DATA EXTRACT below:

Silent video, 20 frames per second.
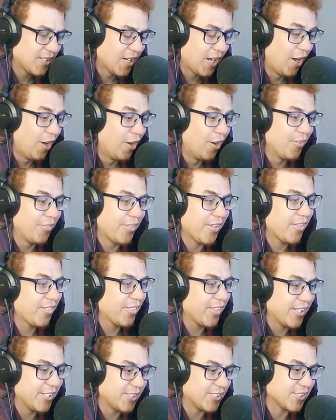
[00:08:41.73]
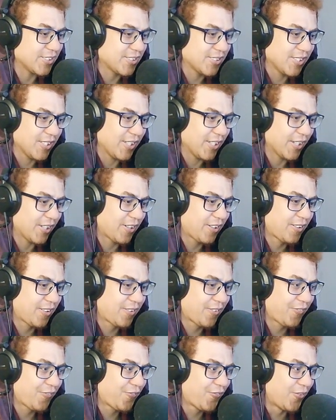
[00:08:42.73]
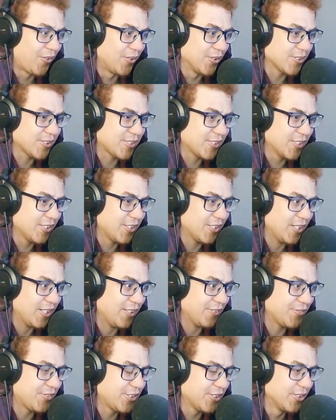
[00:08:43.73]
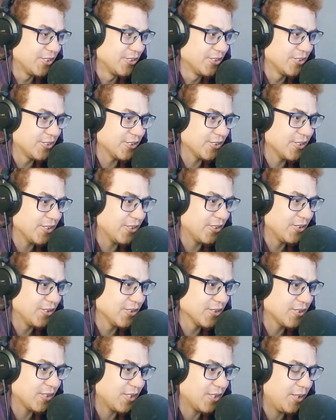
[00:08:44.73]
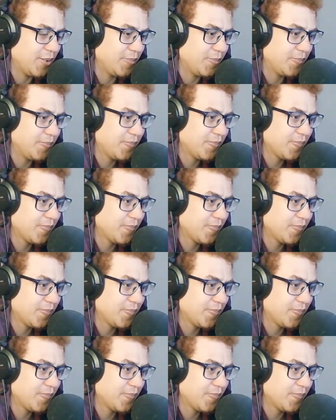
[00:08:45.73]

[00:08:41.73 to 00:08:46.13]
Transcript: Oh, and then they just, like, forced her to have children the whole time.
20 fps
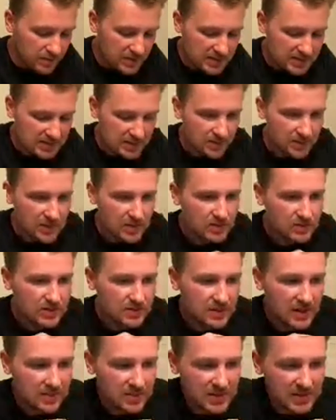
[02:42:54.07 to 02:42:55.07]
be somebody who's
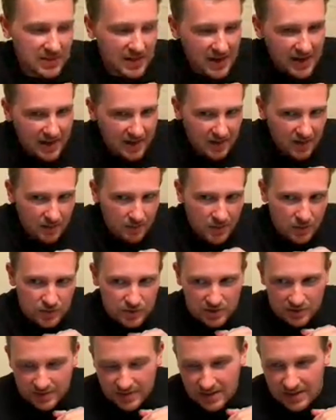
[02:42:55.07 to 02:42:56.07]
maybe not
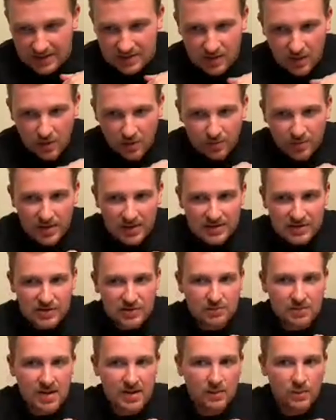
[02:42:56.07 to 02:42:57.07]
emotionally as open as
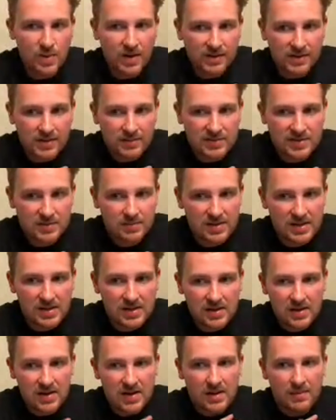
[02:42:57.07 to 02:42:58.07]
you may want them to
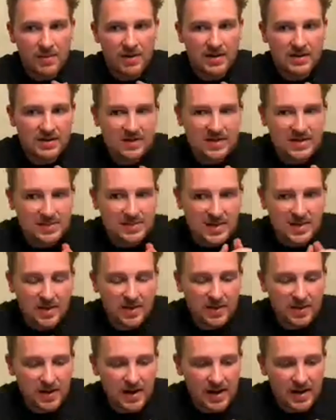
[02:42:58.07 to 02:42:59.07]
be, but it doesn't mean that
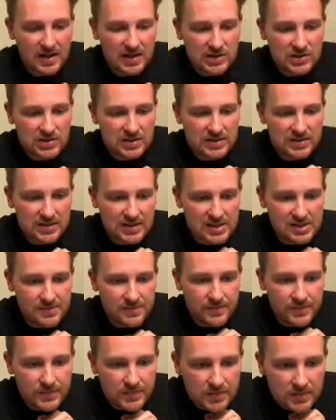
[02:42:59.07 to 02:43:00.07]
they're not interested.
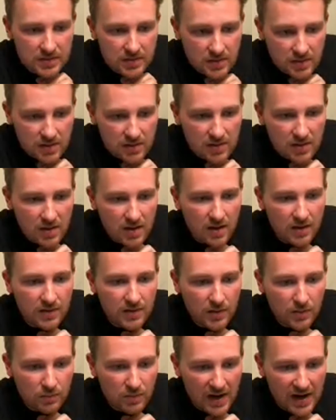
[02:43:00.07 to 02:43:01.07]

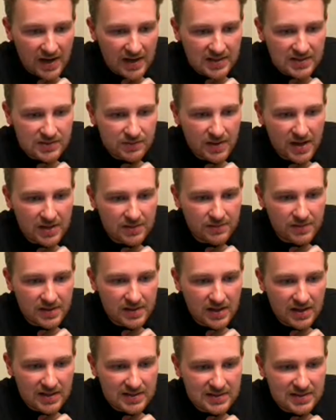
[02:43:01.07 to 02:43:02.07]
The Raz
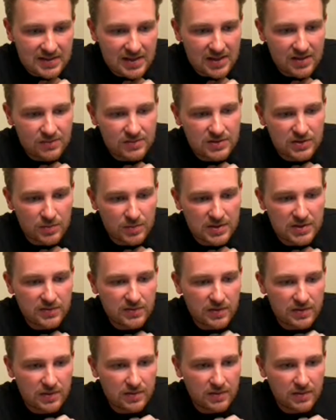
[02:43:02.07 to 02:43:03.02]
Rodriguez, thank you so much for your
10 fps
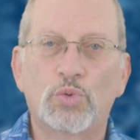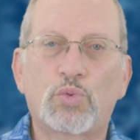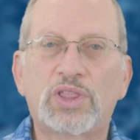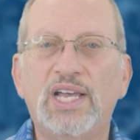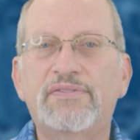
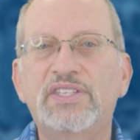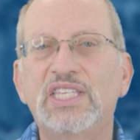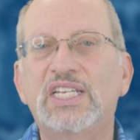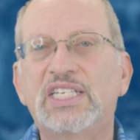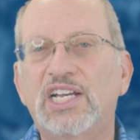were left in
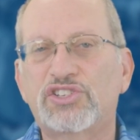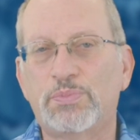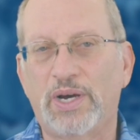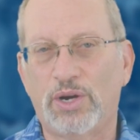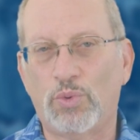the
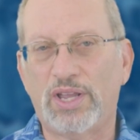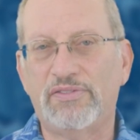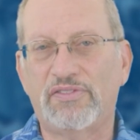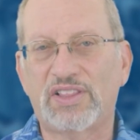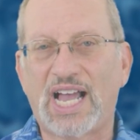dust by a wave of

End of DATA EXTRACT.

■ **PROBLEM DESCRIPTION**: The output should be the lines from the one with "[02:42:56.07 to 02:42:57.07]" through the end of the material above, both ends included, printed exactly and nothing else. Drop the pictures.

■ **WRITTEN RESPONSE**:
[02:42:56.07 to 02:42:57.07]
emotionally as open as
[02:42:57.07 to 02:42:58.07]
you may want them to
[02:42:58.07 to 02:42:59.07]
be, but it doesn't mean that
[02:42:59.07 to 02:43:00.07]
they're not interested.
[02:43:00.07 to 02:43:01.07]

[02:43:01.07 to 02:43:02.07]
The Raz
[02:43:02.07 to 02:43:03.02]
Rodriguez, thank you so much for your
10 fps
were left in
the
dust by a wave of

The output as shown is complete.